→ REQUIRED WORK
Print the records below exactly, with no pictures.

[Opening DATA TO PROCESS section]

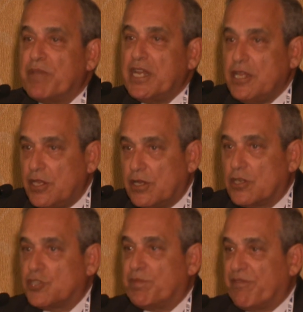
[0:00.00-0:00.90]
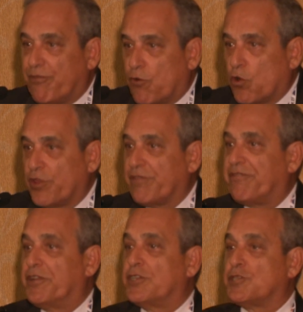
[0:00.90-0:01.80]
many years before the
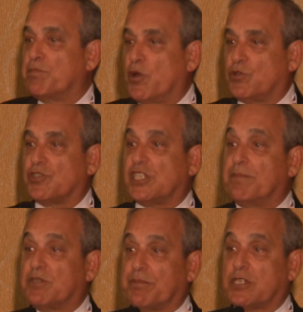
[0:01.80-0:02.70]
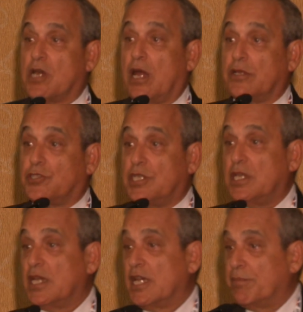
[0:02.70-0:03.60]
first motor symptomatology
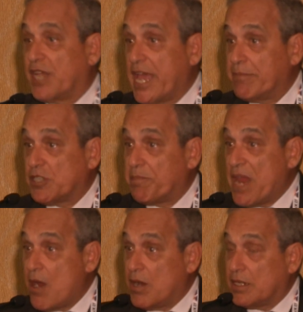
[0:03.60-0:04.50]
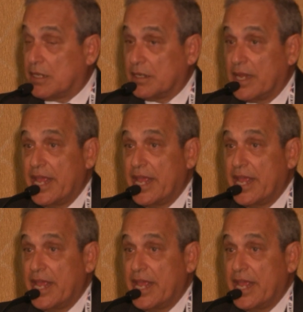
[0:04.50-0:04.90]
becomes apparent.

[Closing DATA TO PROCESS section]

→ REPLY TO THE TASK
[0:00.00-0:00.90]
[0:00.90-0:01.80]
many years before the
[0:01.80-0:02.70]
[0:02.70-0:03.60]
first motor symptomatology
[0:03.60-0:04.50]
[0:04.50-0:04.90]
becomes apparent.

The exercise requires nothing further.